Half day, tide-dependent. Best from October to March.
Dolphin Tour (Kizimkazi)
The village of Kizimkazi on the southwest coast is where spinner and bottlenose dolphins come to feed in the mornings. Boats go out early to find them, and when conditions are right you can snorkel alongside them in open water.
Two honest caveats: the quality of the experience depends heavily on which operator you go with, and the industry here has a patchy record when it comes to how boats approach the animals. Responsible operators keep their distance, move slowly, and don’t chase. If the boat captain is revving the engine toward the pod, that’s your sign something is off.
When it works - calm water, a good skipper, a curious pod - it’s genuinely extraordinary. Spinner dolphins in particular are acrobatic in a way that feels almost performative.
Early morning, half day. Best from November to March.
Deep Sea Fishing
The waters off Zanzibar sit on the edge of the continental shelf, which means big open-ocean fish aren’t far. Blue marlin, yellowfin tuna, wahoo, sailfish, and dorado are all present depending on the season. This is serious sport fishing, not a casual half-day boat trip.

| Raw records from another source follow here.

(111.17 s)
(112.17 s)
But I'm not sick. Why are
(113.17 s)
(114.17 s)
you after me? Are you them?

Charters run out of Nungwi and Stone Town. A proper charter includes decent rods, a captain who knows where to go, and enough space on deck to fight a fish. The best months for marlin are November through March when the water is warm and the southeast monsoon has eased. Tuna run year-round.
Catch and release is the norm for billfish. If you want to keep what you catch, agree that upfront.

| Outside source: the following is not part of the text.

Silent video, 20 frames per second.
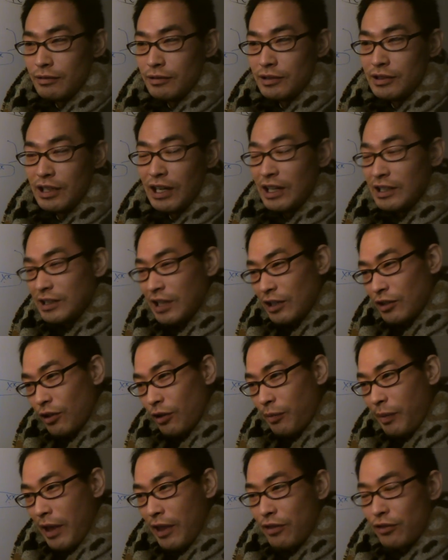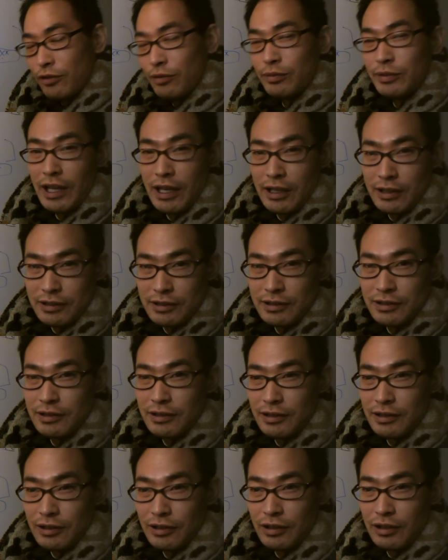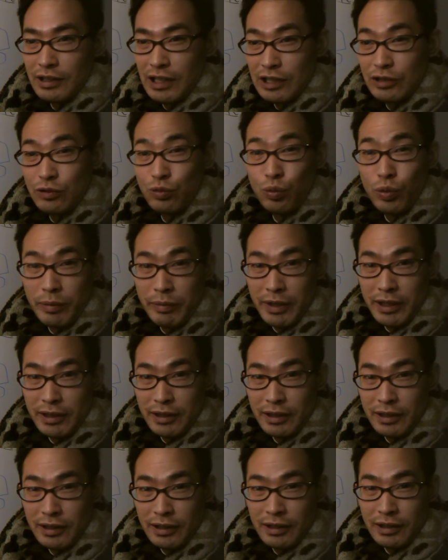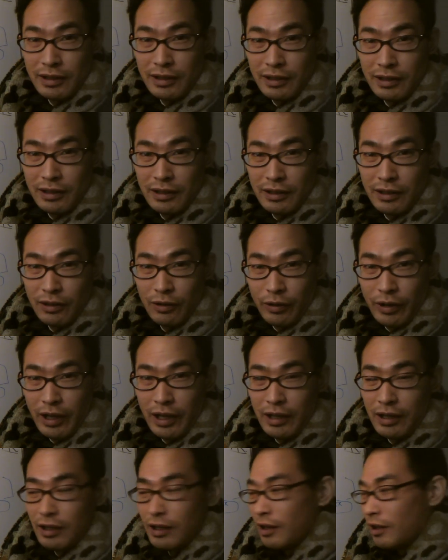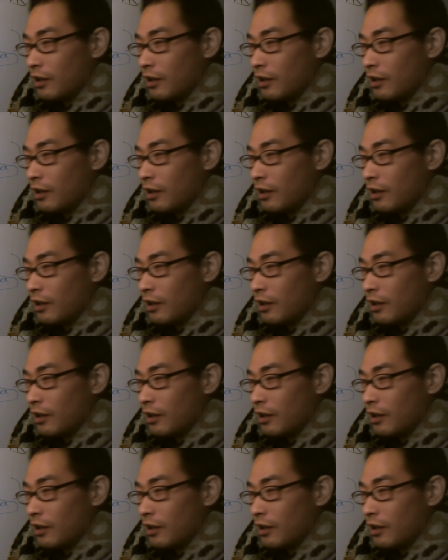transgender bathroom, yes. That's women. Okay.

Full day. Book at least a week in advance during peak season.
Horseback Riding
This one surprises people. The northeast coast - mostly around Matemwe and Paje - has a handful of operators running rides along the beach and through the bush behind the shore. Early morning, before the heat sets in, is the right time.
The horses are generally well-kept and the rides are relaxed enough for people who haven’t ridden much, but talk to the operator first if you’re a complete beginner. Sunset rides along the beach are the popular option and they look exactly like they sound.
It’s a different way to move through the landscape - slower than a motorbike, quieter than a quad. For the right person, it’s the best hour of the trip.
One to two hours. Morning or late afternoon.
Practical Notes
Most excursions can be arranged through your hotel, but the quality varies considerably. At Jumbo Trails, we include Zanzibar planning as part of our Tanzania itineraries - the same attention to detail we bring to the safari side, applied to the island extension. We work with guides and operators we know personally.
If you’re combining a safari with Zanzibar, build in at least four nights on the island - two to decompress, two to actually explore. People who allow only two nights almost always wish they’d stayed longer.
The best months are June through October (dry, not too hot) and January through February (short dry season). Avoid the long rains in April and May if you’re planning activities on the water.